Figure 4: Model performance on decision-making and analysis-interpretation tasks in multiple choice format.
Agent Behavior and Error Analysis
Analysis of agent behavior reveals that more difficult tasks require a greater number of interaction turns, underscoring the importance of execution feedback loops for solution refinement. DeepSeek-R consistently takes more turns and uses more tokens, correlating with higher success rates on complex tasks but at the expense of efficiency.
Figure 5: Average number of turns required to reach a solution, grouped by task difficulty.
Error analysis for GPT-4o demonstrates that tasks involving covariates or multiple time series are particularly prone to execution and constraint violation errors. In diagnostic tasks, the inability to orchestrate multi-step workflows (e.g., threshold calibration using reference samples) is a dominant failure mode. Analytical tasks involving benchmarking against market indices or less conventional financial metrics also exhibit high rates of execution errors and inadequate results.

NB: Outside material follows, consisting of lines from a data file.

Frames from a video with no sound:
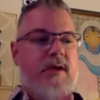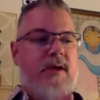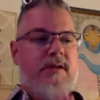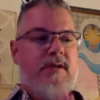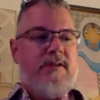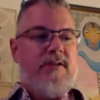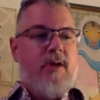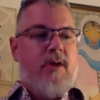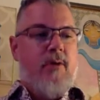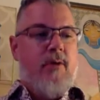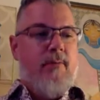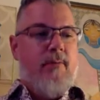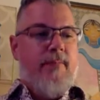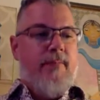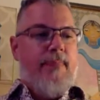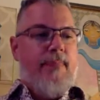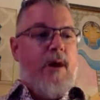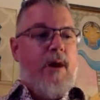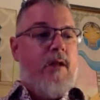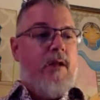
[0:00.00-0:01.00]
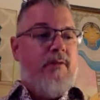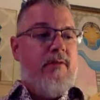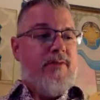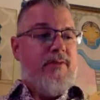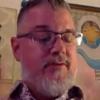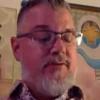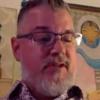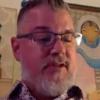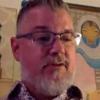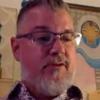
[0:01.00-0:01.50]
So all of
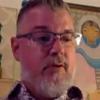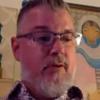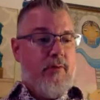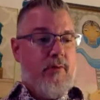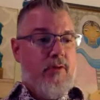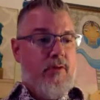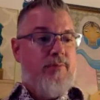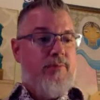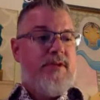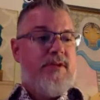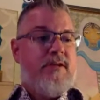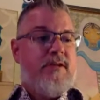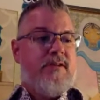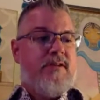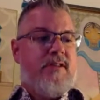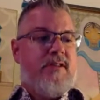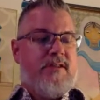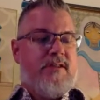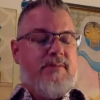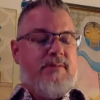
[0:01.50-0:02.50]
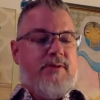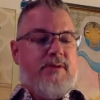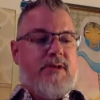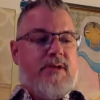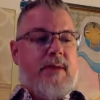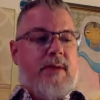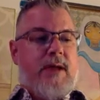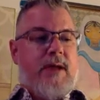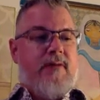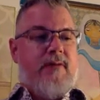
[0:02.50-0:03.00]
those things are looped into this
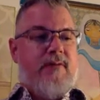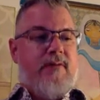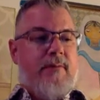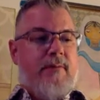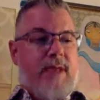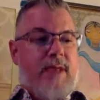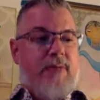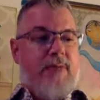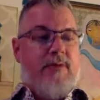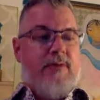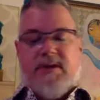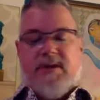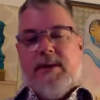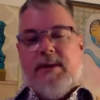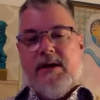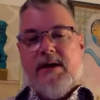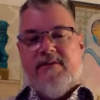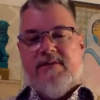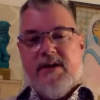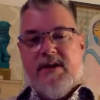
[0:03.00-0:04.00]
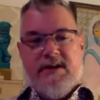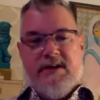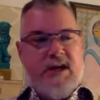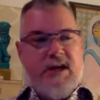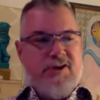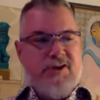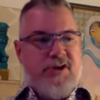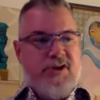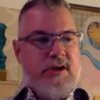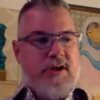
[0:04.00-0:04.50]
Making Music Matter
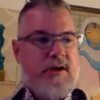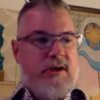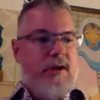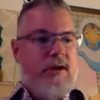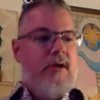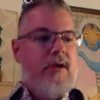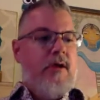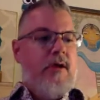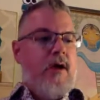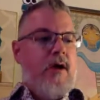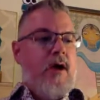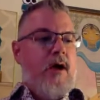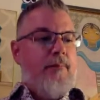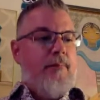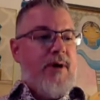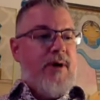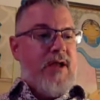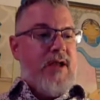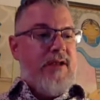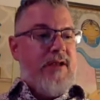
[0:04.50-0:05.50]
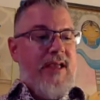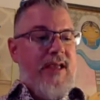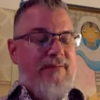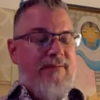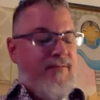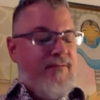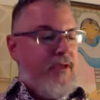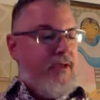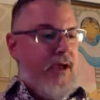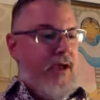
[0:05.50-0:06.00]
Foundation. But
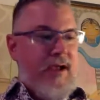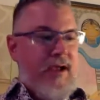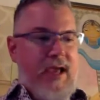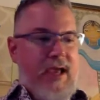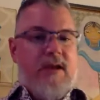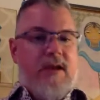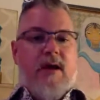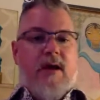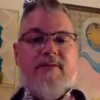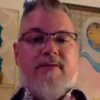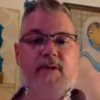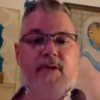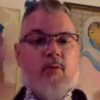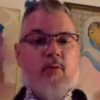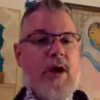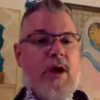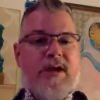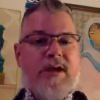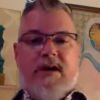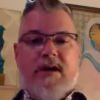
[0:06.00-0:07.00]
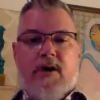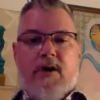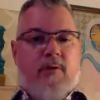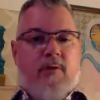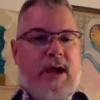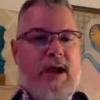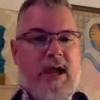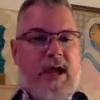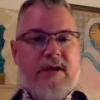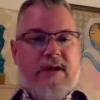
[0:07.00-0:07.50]
if you're writing a
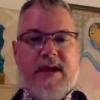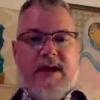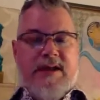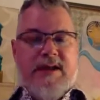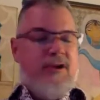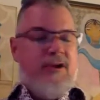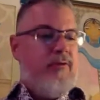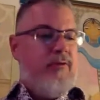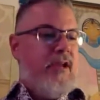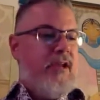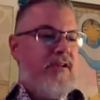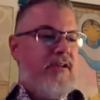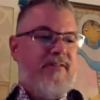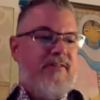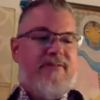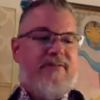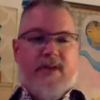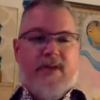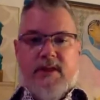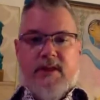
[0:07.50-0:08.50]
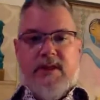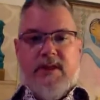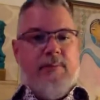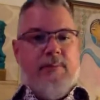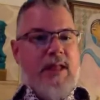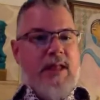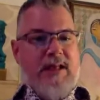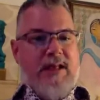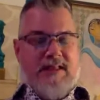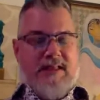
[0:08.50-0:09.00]
grant and you need to fill in the
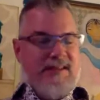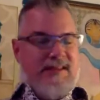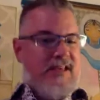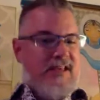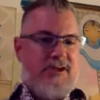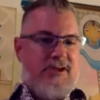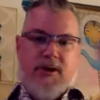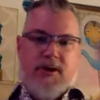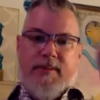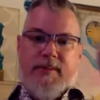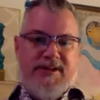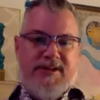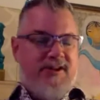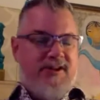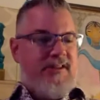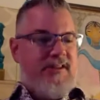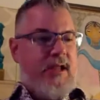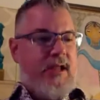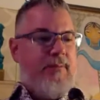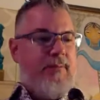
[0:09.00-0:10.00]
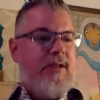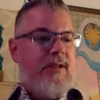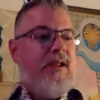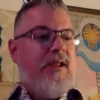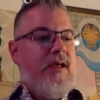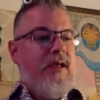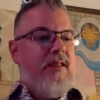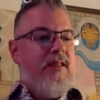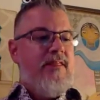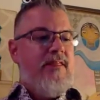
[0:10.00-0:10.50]
blank that says your mission statement,
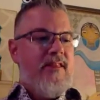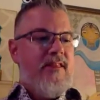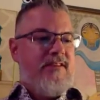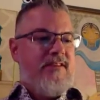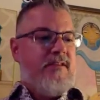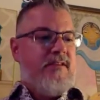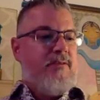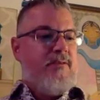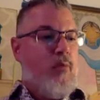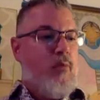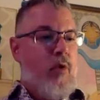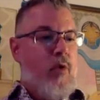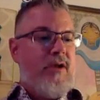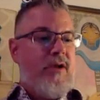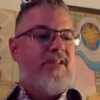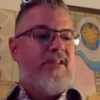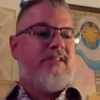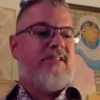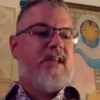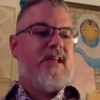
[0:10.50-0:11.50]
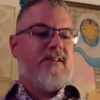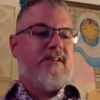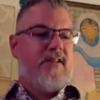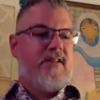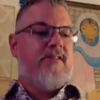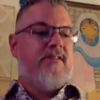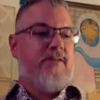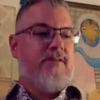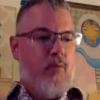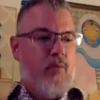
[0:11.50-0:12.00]
this one
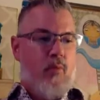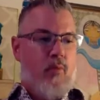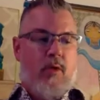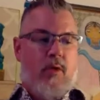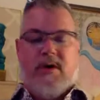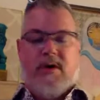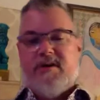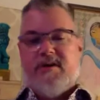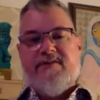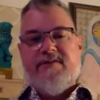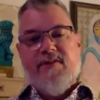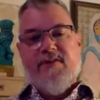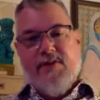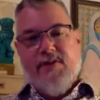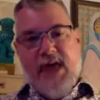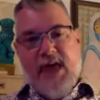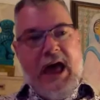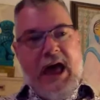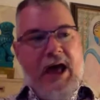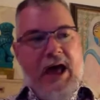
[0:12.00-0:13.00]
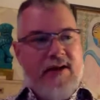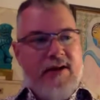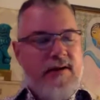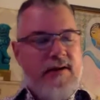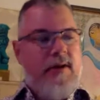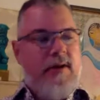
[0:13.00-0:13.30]
sentence works for that.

Figure 6: Error distribution for GPT-4o across tasks and difficulty levels.
Implications and Future Directions
The results indicate that current LLMs, even when augmented with code execution capabilities, are not yet reliable general-purpose time series inference agents. Key limitations include:
- Inadequate compositional and contextual reasoning for multi-step analytical workflows.
- Poor integration of domain-specific constraints and external knowledge.
- Limited numerical precision and robustness in structured output generation.
These findings suggest that further progress will require hybrid approaches that tightly integrate symbolic reasoning, program synthesis, and domain alignment. The TSAIA benchmark provides a rigorous foundation for systematic evaluation and development of such methodologies.
Conclusion
TSAIA establishes a comprehensive, extensible benchmark for evaluating LLMs as time series AI assistants, emphasizing real-world analytical workflows and multi-step reasoning. Empirical evaluation of leading LLMs reveals substantial limitations in compositional reasoning, constraint satisfaction, and domain adaptation. The benchmark highlights the need for specialized architectures and hybrid agentic frameworks to advance LLM-based time series analysis. Future work should focus on expanding domain coverage, increasing task diversity, and developing models with improved reasoning and execution capabilities for complex, domain-grounded time series inference.